PROBLEM TO SOLVE
Quote all of the data exactly as given. Skip every picture it contains.

GIVEN RECORDS

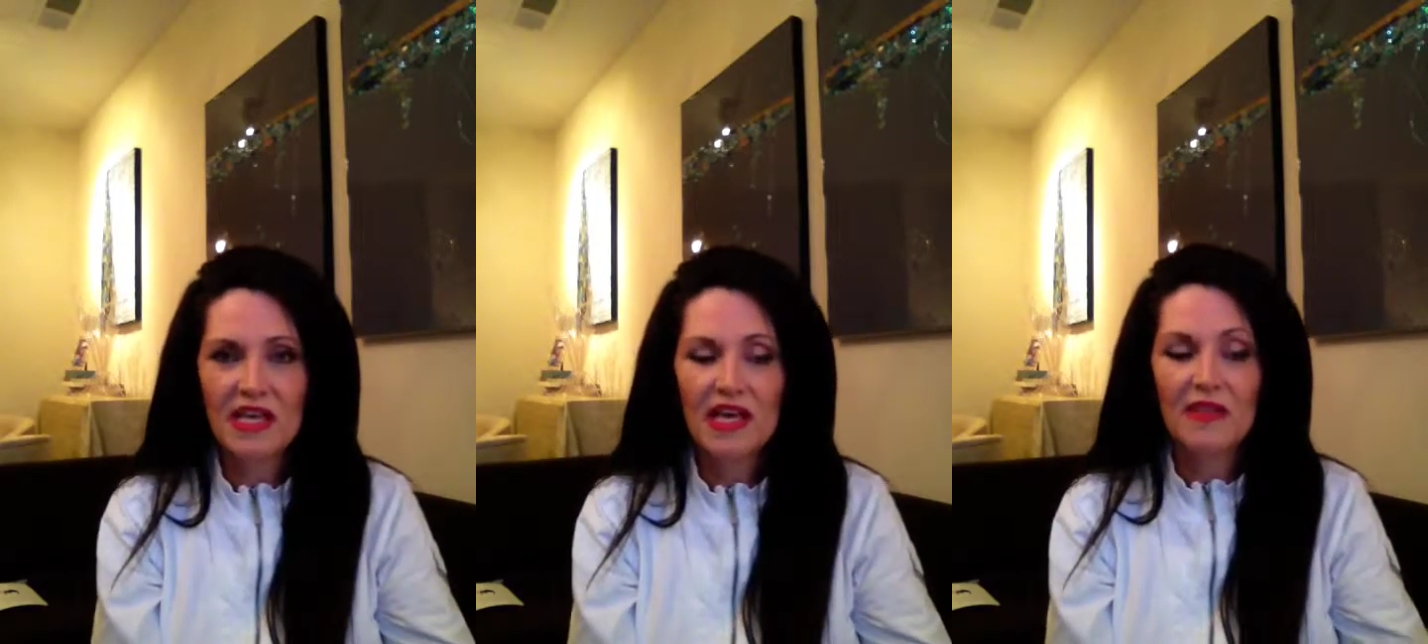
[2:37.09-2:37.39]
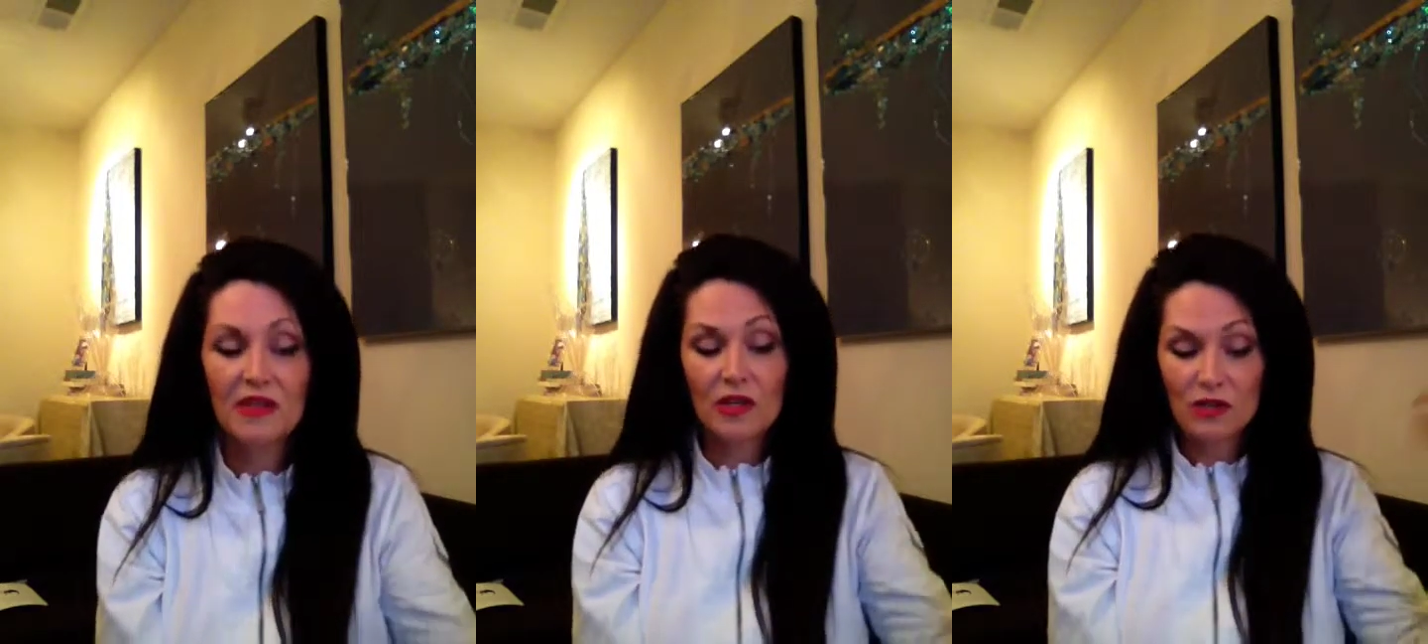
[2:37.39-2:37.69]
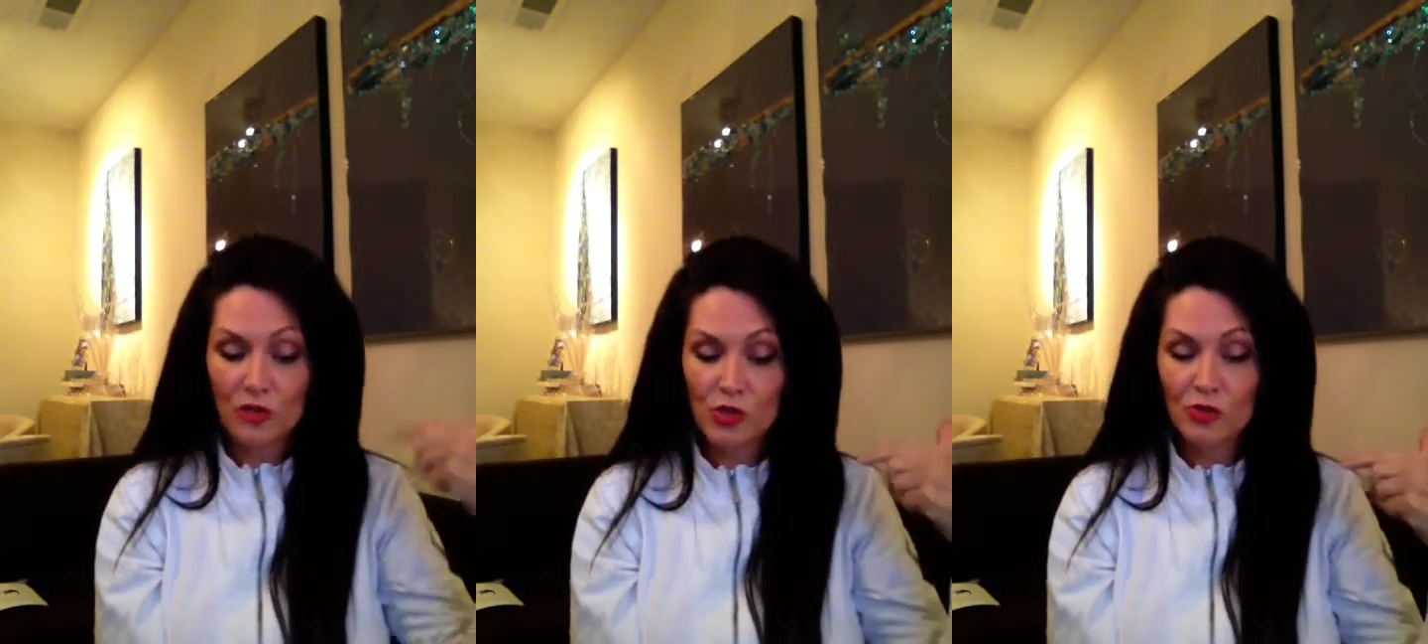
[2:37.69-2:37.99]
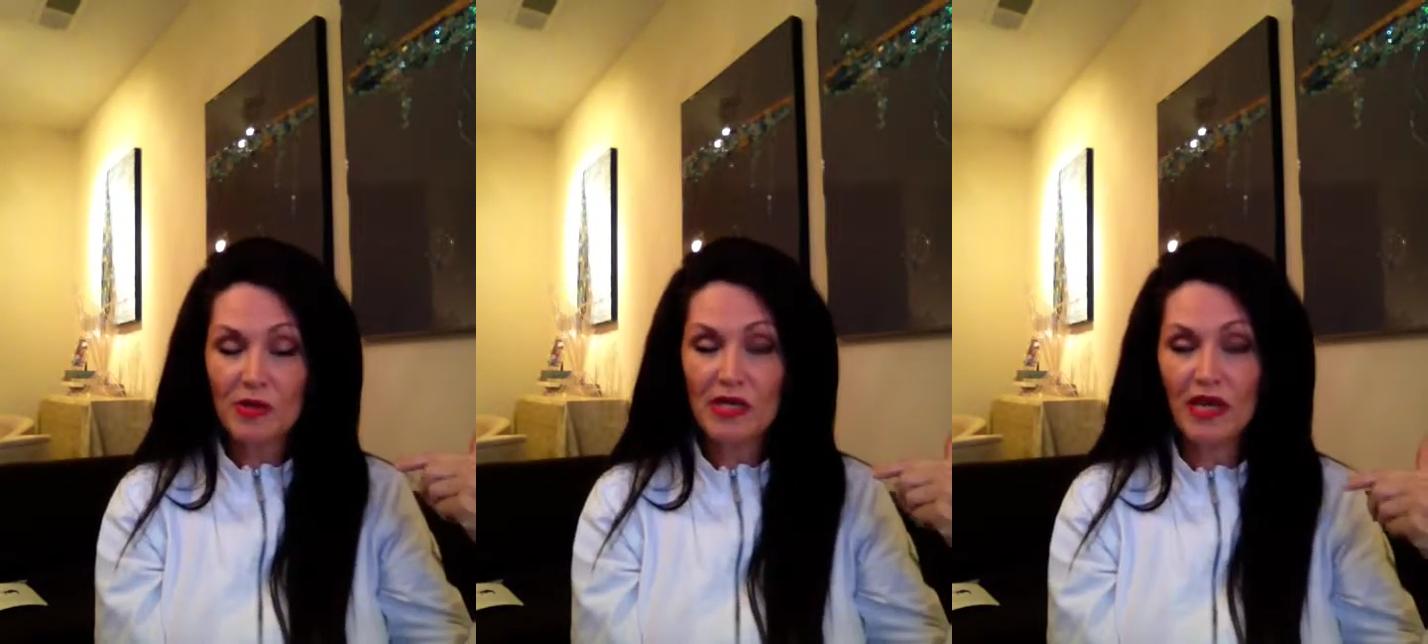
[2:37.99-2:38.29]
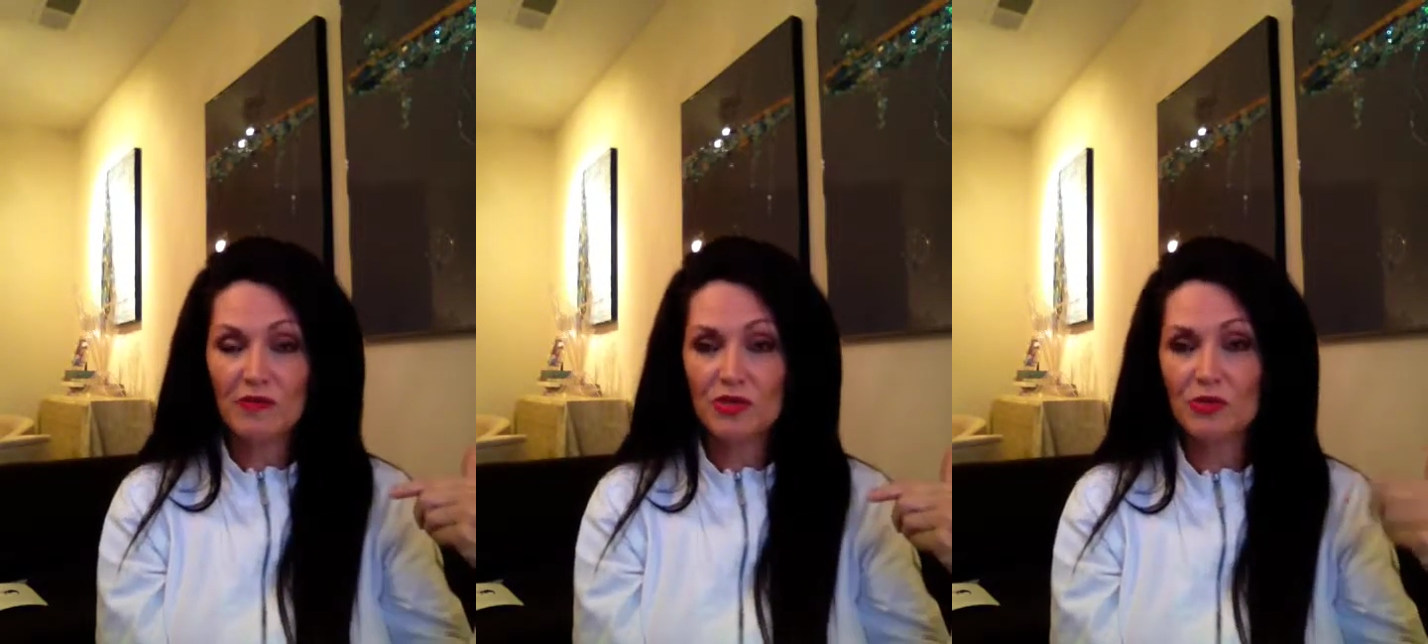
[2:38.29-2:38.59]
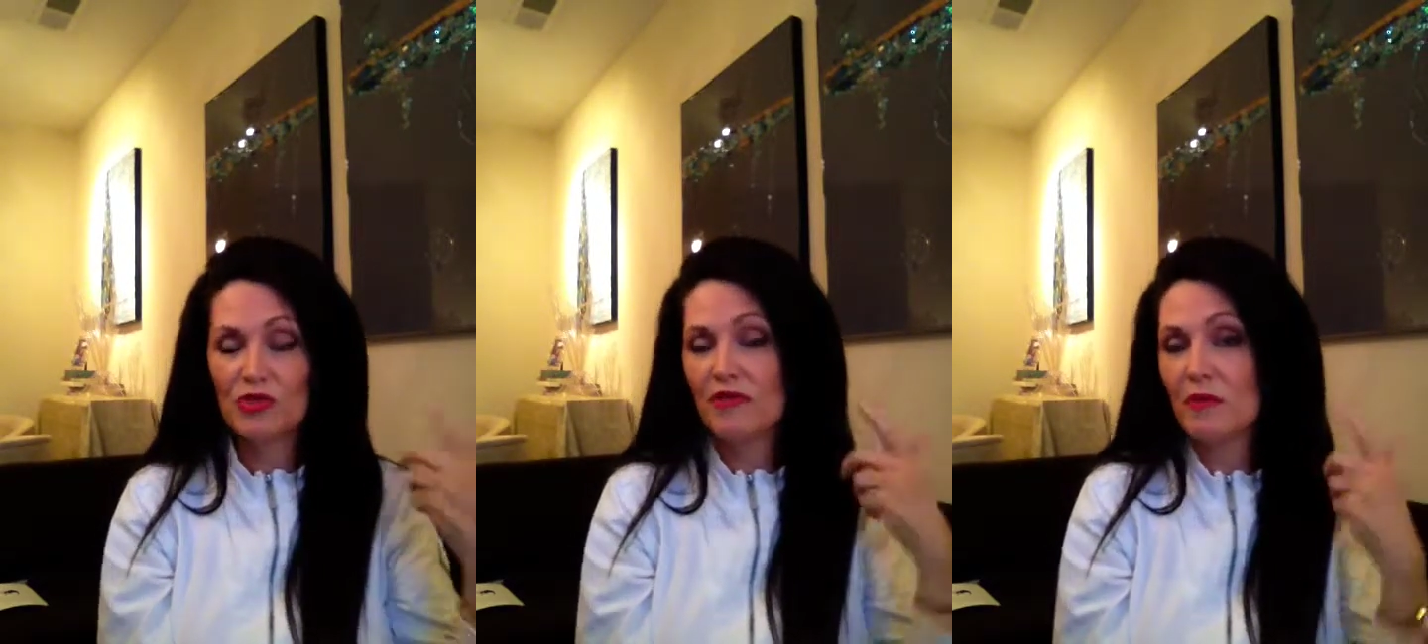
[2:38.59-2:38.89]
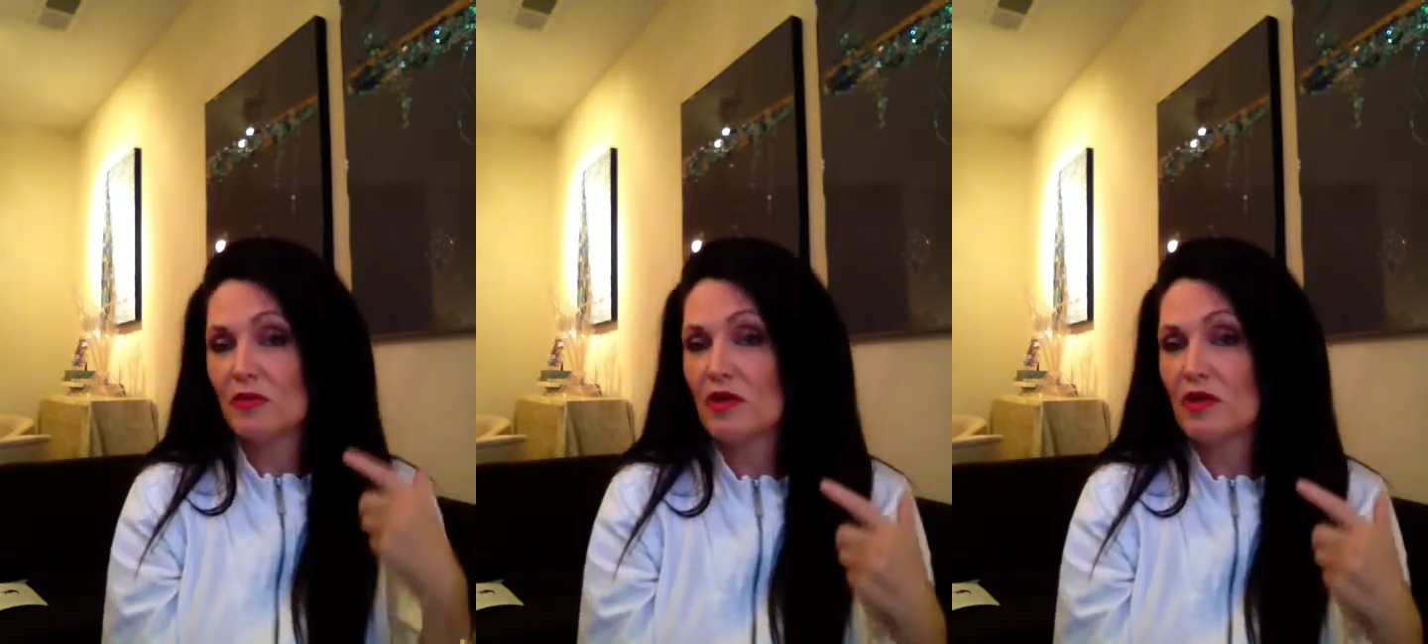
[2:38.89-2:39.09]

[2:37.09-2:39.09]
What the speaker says: and the conclusion we came to is if I'm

TASK OUTPUT
[2:37.09-2:37.39]
[2:37.39-2:37.69]
[2:37.69-2:37.99]
[2:37.99-2:38.29]
[2:38.29-2:38.59]
[2:38.59-2:38.89]
[2:38.89-2:39.09]

[2:37.09-2:39.09]
What the speaker says: and the conclusion we came to is if I'm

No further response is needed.